The Committee of Advertising Practice and Broadcast Committee of Advertising Practice (CAP and BCAP) are consulting on proposals to introduce new rules prohibiting the sexual portrayal or sexual representation of under-18s (or those who appear to be under 18) in advertising.

CAP and BCAP consider that premature sexualisation - and its links to harm - mean the new rules are a necessary and proportionate strengthening of existing rules to protect the welfare of under-18s. These rules will sit alongside national and international measures prohibiting certain types of sexual depiction of under-18s. It is about the potential for some adults to view under-18s in general as sexual beings or the potential for under-18s to be pressurised to view themselves as sexual beings. The proposal is also concerned with the protection of the individual models featured in advertising.

The ASA already has the interpretive power to deal with inappropriate and sexual images of 16 and 17-year-olds. It can uphold complaints about such images, but without a specific age-related prohibition advertisers have no explicit signal not to include such imagery and no certainty as to what images are likely to be acceptable.

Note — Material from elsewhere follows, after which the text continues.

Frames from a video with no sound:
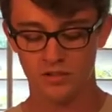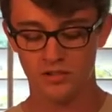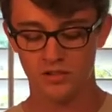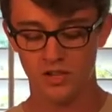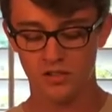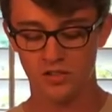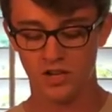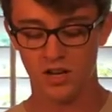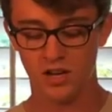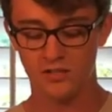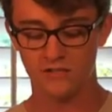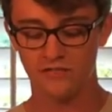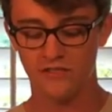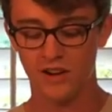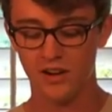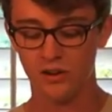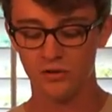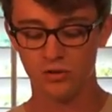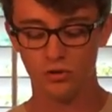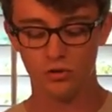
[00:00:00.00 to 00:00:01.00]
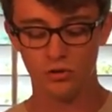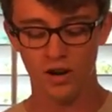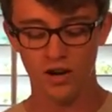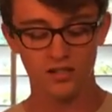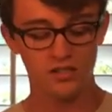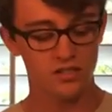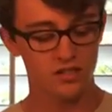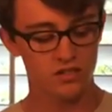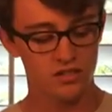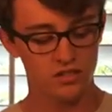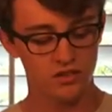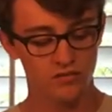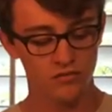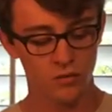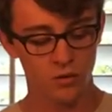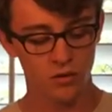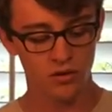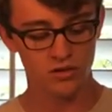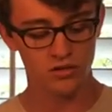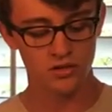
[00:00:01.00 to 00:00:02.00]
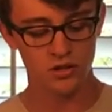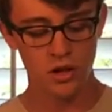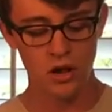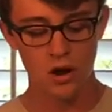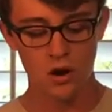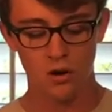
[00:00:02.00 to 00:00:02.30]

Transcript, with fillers: such as financial crisis, divorce,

The proposed rules will allow CAP and BCAP to provide adequate protection to vulnerable people while ensuring that advertisers have greater certainty on the types of imagery that they may include in their advertising without running the risk of regulatory intervention.

An exemption for ads promoting the welfare of under-18s or aimed at preventing harm to them has also been proposed to allow the ASA the discretion to ensure that responsible advertising does not fall foul of the rules. An example of this type of ad would be an ad that sought to promote sexual health in 16 or 17-year-olds.

We are asking respondents to indicate whether they agree with CAP and BCAP’s proposed rules and to provide any evidence or reasoning in support of their views. The full consultation document can be found here. The closing date is 19 January 2017.